» EXERCISE OBJECTIVE
Return each line of the listing exactly, though without its images.
★ ★ ★ ★ ★
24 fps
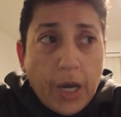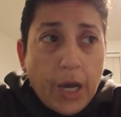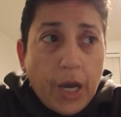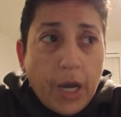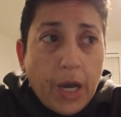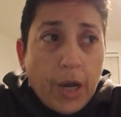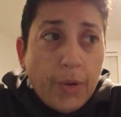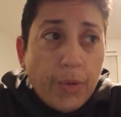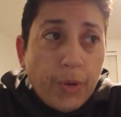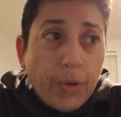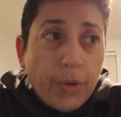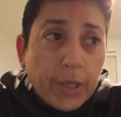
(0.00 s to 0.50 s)

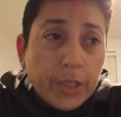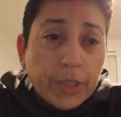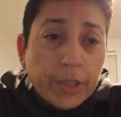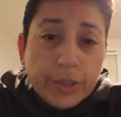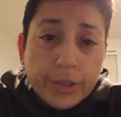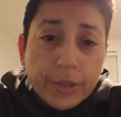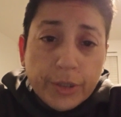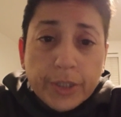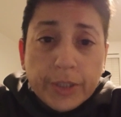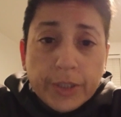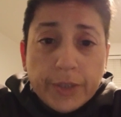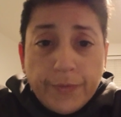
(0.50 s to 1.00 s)
I want to do
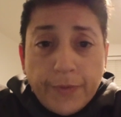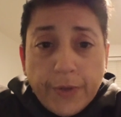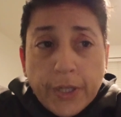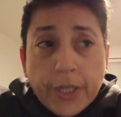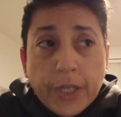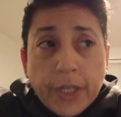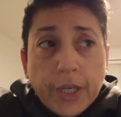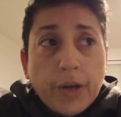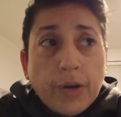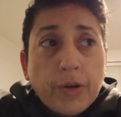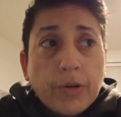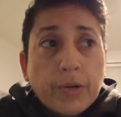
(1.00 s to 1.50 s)
this
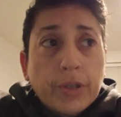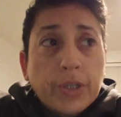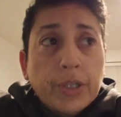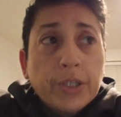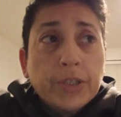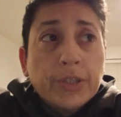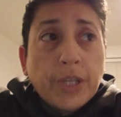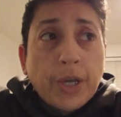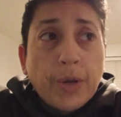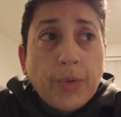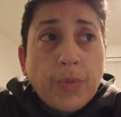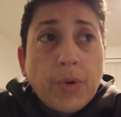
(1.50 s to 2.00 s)
video
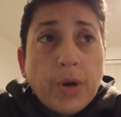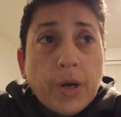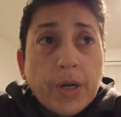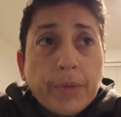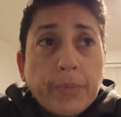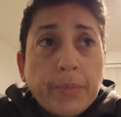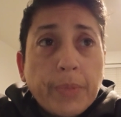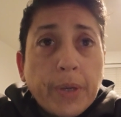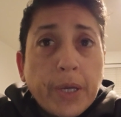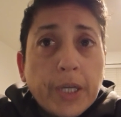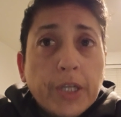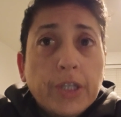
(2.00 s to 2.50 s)
because I want to
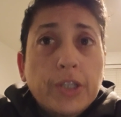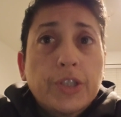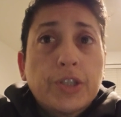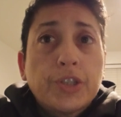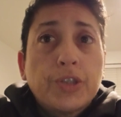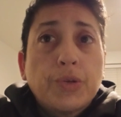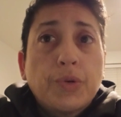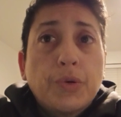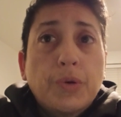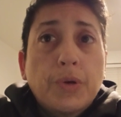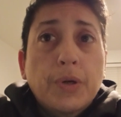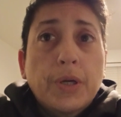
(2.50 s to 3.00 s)
make
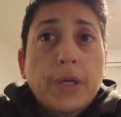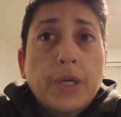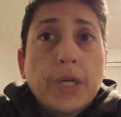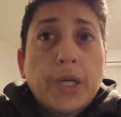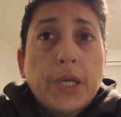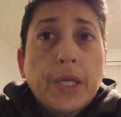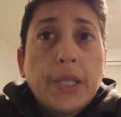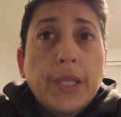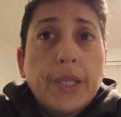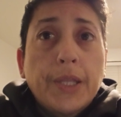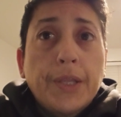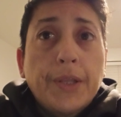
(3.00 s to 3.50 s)
sure
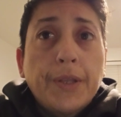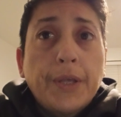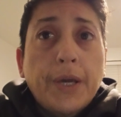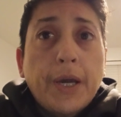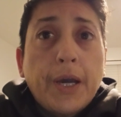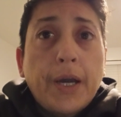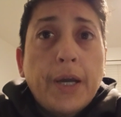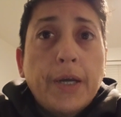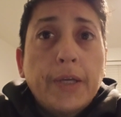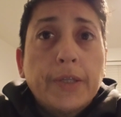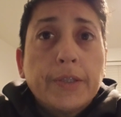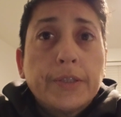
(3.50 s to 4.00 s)

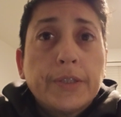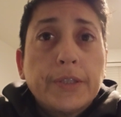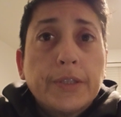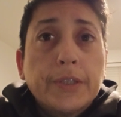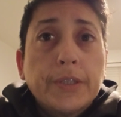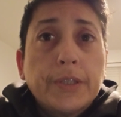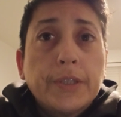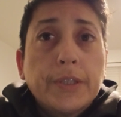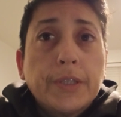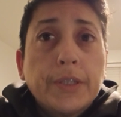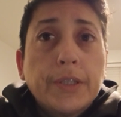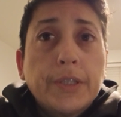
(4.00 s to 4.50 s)
that
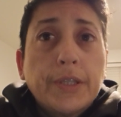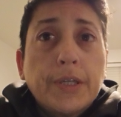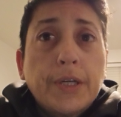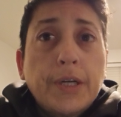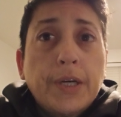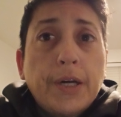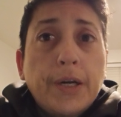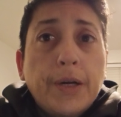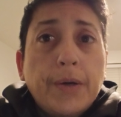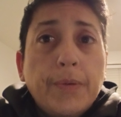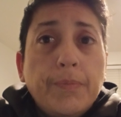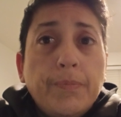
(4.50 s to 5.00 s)

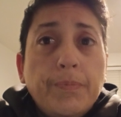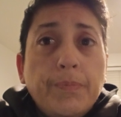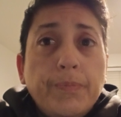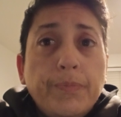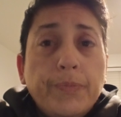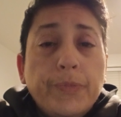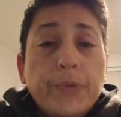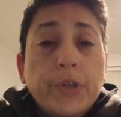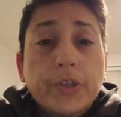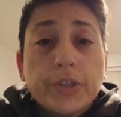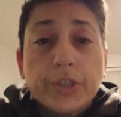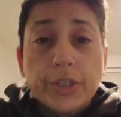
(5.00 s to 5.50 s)

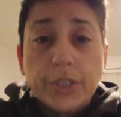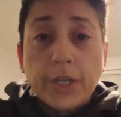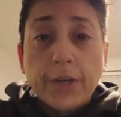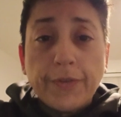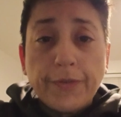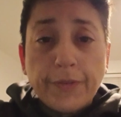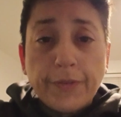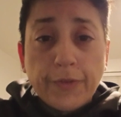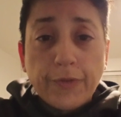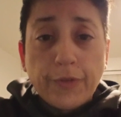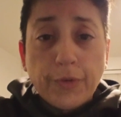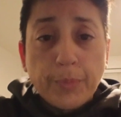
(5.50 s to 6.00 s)
there's
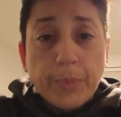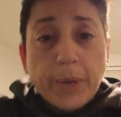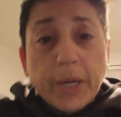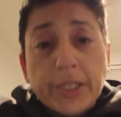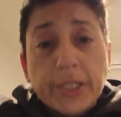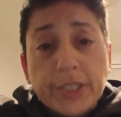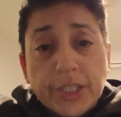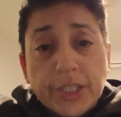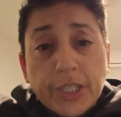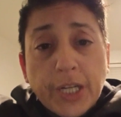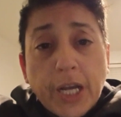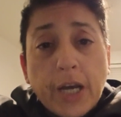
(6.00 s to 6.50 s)
enough
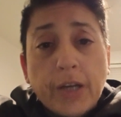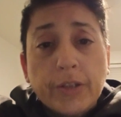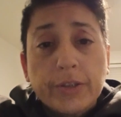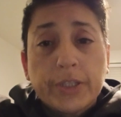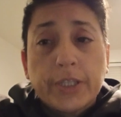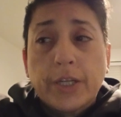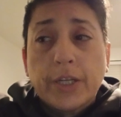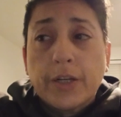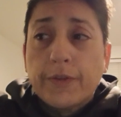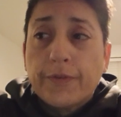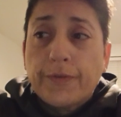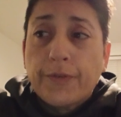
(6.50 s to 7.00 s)
information out
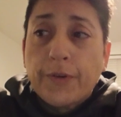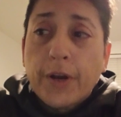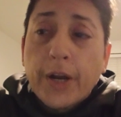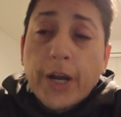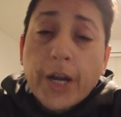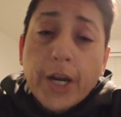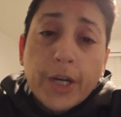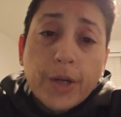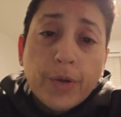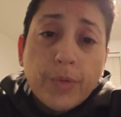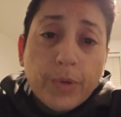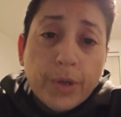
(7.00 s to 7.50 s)
there for
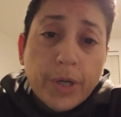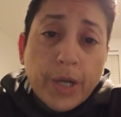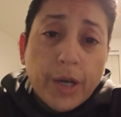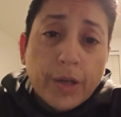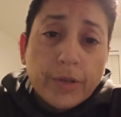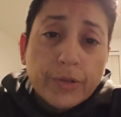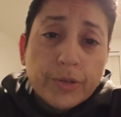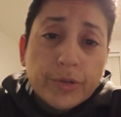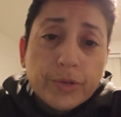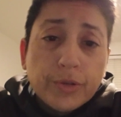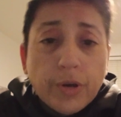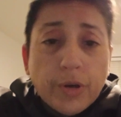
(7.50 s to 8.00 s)
anyone
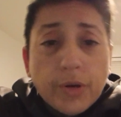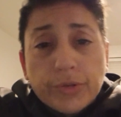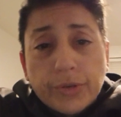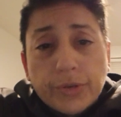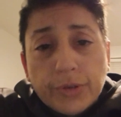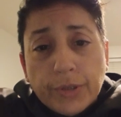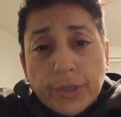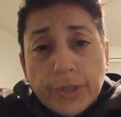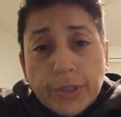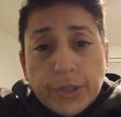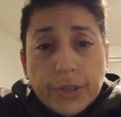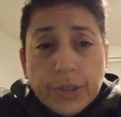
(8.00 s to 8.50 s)
else who goes
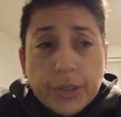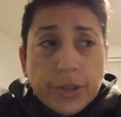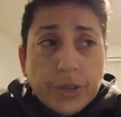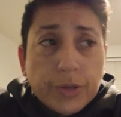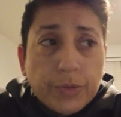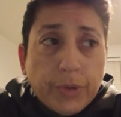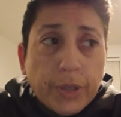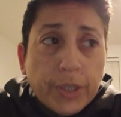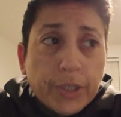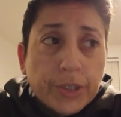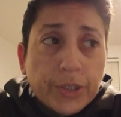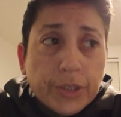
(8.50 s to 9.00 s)
through this
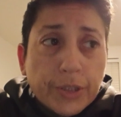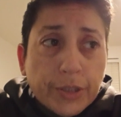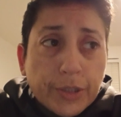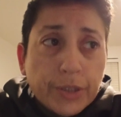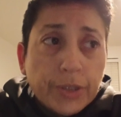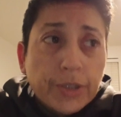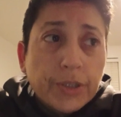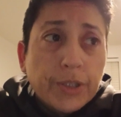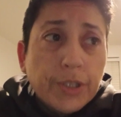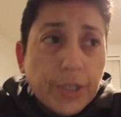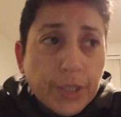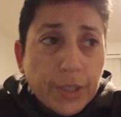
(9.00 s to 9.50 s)
situation
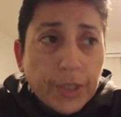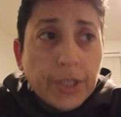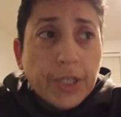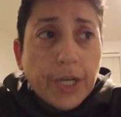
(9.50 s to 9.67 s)
that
★ ★ ★ ★ ★
» TASK RESPONSE
24 fps
(0.00 s to 0.50 s)

(0.50 s to 1.00 s)
I want to do
(1.00 s to 1.50 s)
this
(1.50 s to 2.00 s)
video
(2.00 s to 2.50 s)
because I want to
(2.50 s to 3.00 s)
make
(3.00 s to 3.50 s)
sure
(3.50 s to 4.00 s)

(4.00 s to 4.50 s)
that
(4.50 s to 5.00 s)

(5.00 s to 5.50 s)

(5.50 s to 6.00 s)
there's
(6.00 s to 6.50 s)
enough
(6.50 s to 7.00 s)
information out
(7.00 s to 7.50 s)
there for
(7.50 s to 8.00 s)
anyone
(8.00 s to 8.50 s)
else who goes
(8.50 s to 9.00 s)
through this
(9.00 s to 9.50 s)
situation
(9.50 s to 9.67 s)
that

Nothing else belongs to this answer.